I have been receiving quite a few questions about the application of chlorothalonil and oil. This dormant spray has been shown to be highly effective in reducing in season scab, as well as delaying the sporulation of the pathogen, making in-season fungicide sprays more effective.
Q. The work by Dr. Adaskaveg shows 6 pts, the product is only registered for four (winter, 2013)…is the 4pt rate effective?
A. Yes. The 4 pt rate has been used in previous studies and has been shown to be effective in reducing scab. The recent work by Dr. Adaskaveg looked at increased rates to determine if an increase in efficacy occurs – and it does. This information will be used to help re-label the product.
Q. Do I have to use 4 gallon of dormant oil per acre and 100 gallon ride?
A. Dr. Adaskaveg purposely used 4 gals/A in order to provide a general insect control with the dormant oil (the rate range is 4 -6 gals for insects). A 100 gallon ride should be considered the minimum to ensure coverage, and if more volume is applied (i.e. 200 gallons/acre) the rate of oil per acre is still 4 gallons.
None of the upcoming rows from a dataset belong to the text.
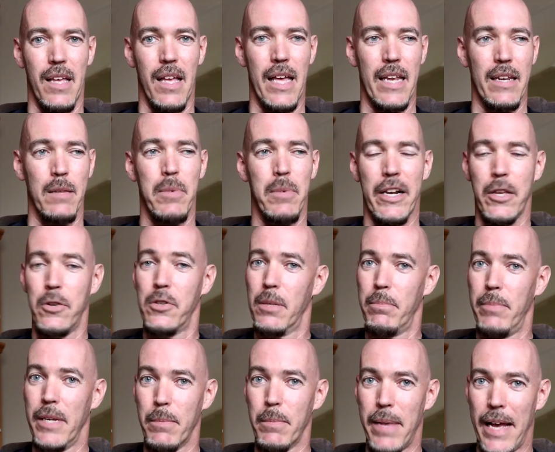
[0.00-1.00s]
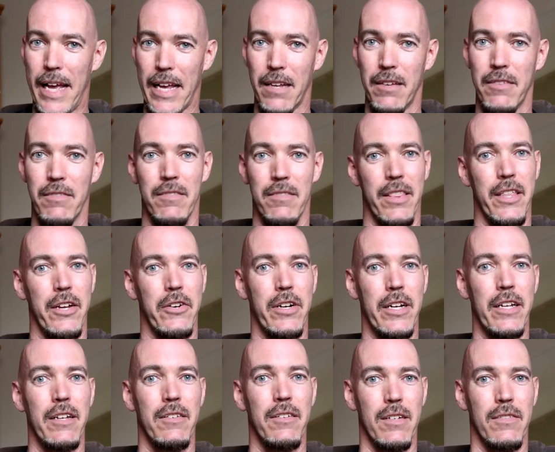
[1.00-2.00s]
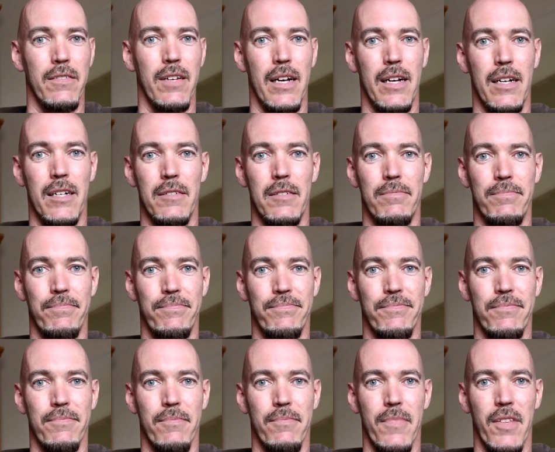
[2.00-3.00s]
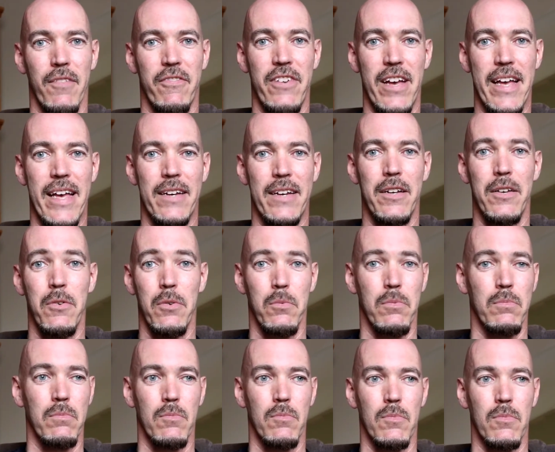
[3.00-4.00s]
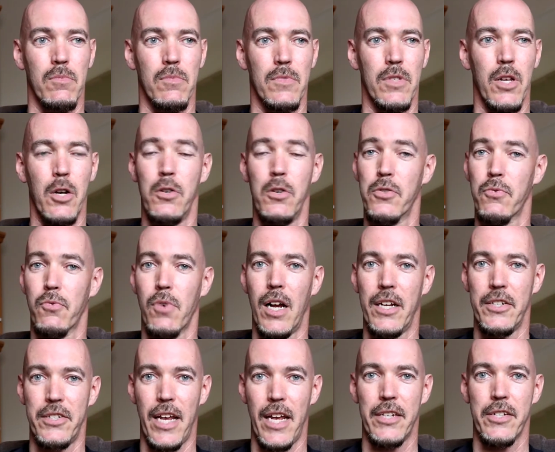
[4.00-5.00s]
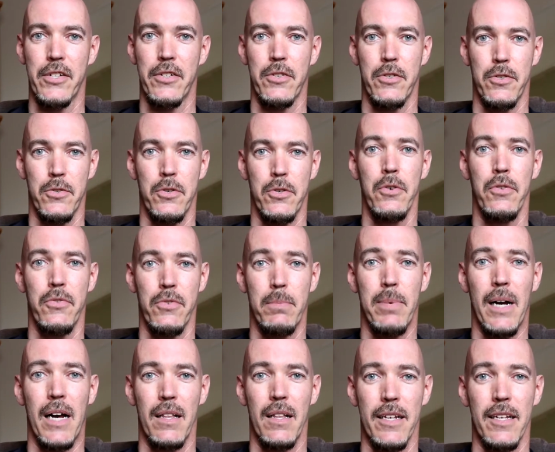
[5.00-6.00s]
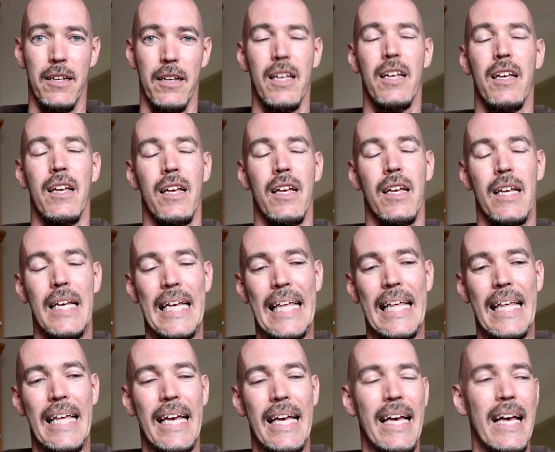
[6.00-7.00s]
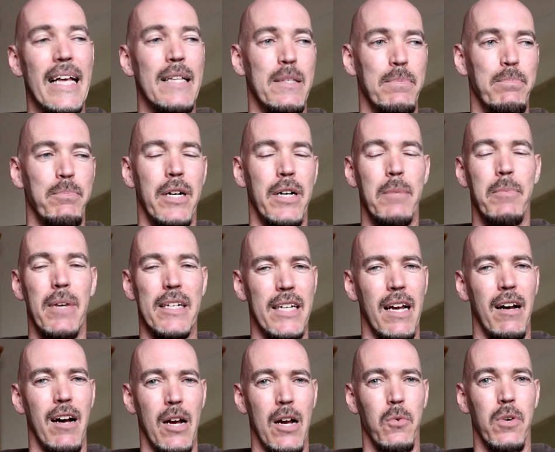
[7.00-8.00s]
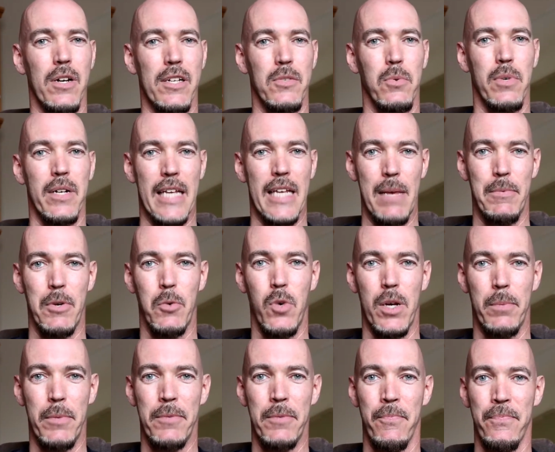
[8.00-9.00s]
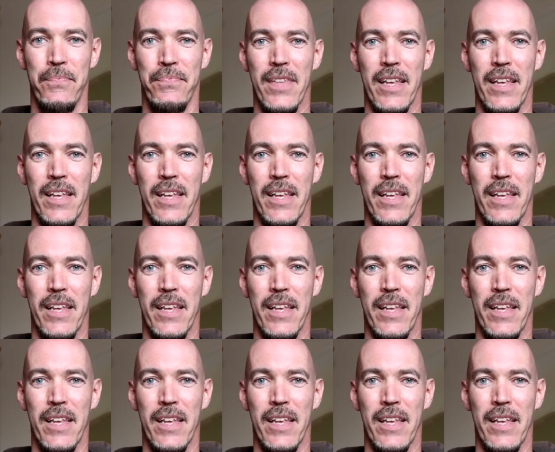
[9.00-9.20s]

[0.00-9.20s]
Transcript: Anybody who's a Big Bang Theory fan knows Rajesh Kuthrapali. That's pretty much how I was when it came to women.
Coverage is very important and thus, higher gallonage would be better. After the application the water dries and the oil and fungicide is left behind with an affinity to spread out over the waxy stem.
Q. When is it too late to use chlorothalonil and oil?
A. The product is labeled for application up until bud swell. This is the point where the buds increase in size and a little bit of green can be seen at the tip of the bud. If the earlier timing has been missed, an application of copper and oil (5lbs of Kocide 3000+4 gallon oil) can be made to help for scab as it has also been shown to be very effective in reducing disease and will not generally harm the tree/buds.
Q. I am running the rig through the orchard, what else can be applied?
A. Boron has been shown to increase flower set when added in dormant sprays. A rate of 2-3 lbs of Solubor (or B equivalent)/100 gallon of water can be applied up to pink-bud. Applying boron after pink bud is not recommended as it may mis-direct pollen tube formation, reducing nut set. Zinc can also be considered at this time.